CoPL: Contextual Prompt Learning for Vision-Language Understanding

Authors: Koustava Goswami, Srikrishna Karanam, Prateksha Udhayanan, K J Joseph, Balaji Vasan Srinivasan

AAAI 2024 | Conference PDF | Archive PDF | Plain Text | LLM Run Details

Reproducibility Variable Result LLM Response
Research Type Experimental Our extensive set of experiments on a variety of standard and few-shot datasets show that our method produces substantially improved performance when compared to the current state of the art methods. We also demonstrate both few-shot and out-of-distribution performance to establish the utility of learning dynamic prompts that are aligned to local image features. We conduct a comprehensive set of experiments on visual classification on 11 different datasets and scenarios (zero-shot, one-shot, seen/unseen, and within-dataset and crossdataset).

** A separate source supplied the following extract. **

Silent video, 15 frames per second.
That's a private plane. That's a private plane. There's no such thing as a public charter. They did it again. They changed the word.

Researcher Affiliation Industry Adobe Research, Bangalore India koustavag@adobe.com
Pseudocode No The paper does not contain structured pseudocode or algorithm blocks.

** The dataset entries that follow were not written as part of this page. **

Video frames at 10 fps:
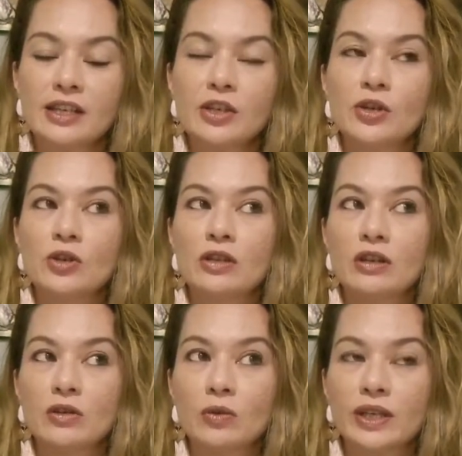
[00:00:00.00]
and you knew that
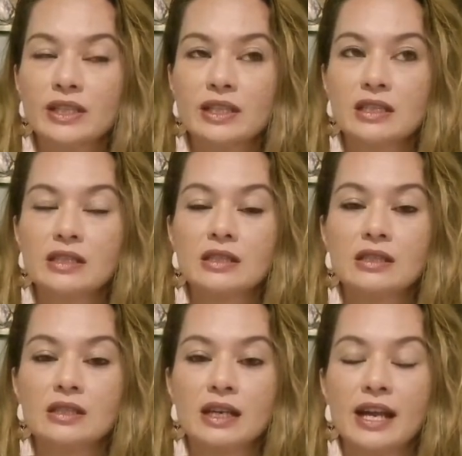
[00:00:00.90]
it always
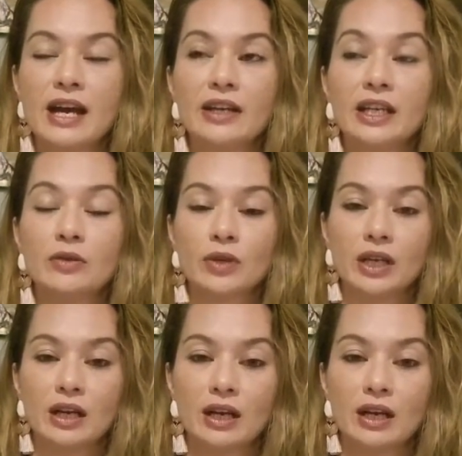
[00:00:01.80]
existed, and now here it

Open Source Code No The paper does not provide concrete access to source code for the methodology described in this paper.
Open Datasets Yes We follow Zhou et al. (Zhou et al. 2022b) to evaluate our model on 11 image classification dataset of varying complexity. The datasets include: generic classification datasets like Image Net (Deng et al. 2009b) and Caltech101 (Fei-Fei, Fergus, and Perona 2004); curated fine-grained datasets like Oxford Pets (Parkhi et al. 2012), Stanford Cars (Krause et al. 2013), Flowers102 (Nilsback and Zisserman 2008), Food101 (Bossard, Guillaumin, and Gool 2014) and FGVCAircraft (Maji et al. 2013); scene, action, texture and satellite image recognition datasets from SUN397 (Xiao et al. 2010), UCF101 (Soomro, Zamir, and Shah 2012), DTD (Cimpoi et al. 2014) and Euro Sat (Helber et al. 2018) respectively.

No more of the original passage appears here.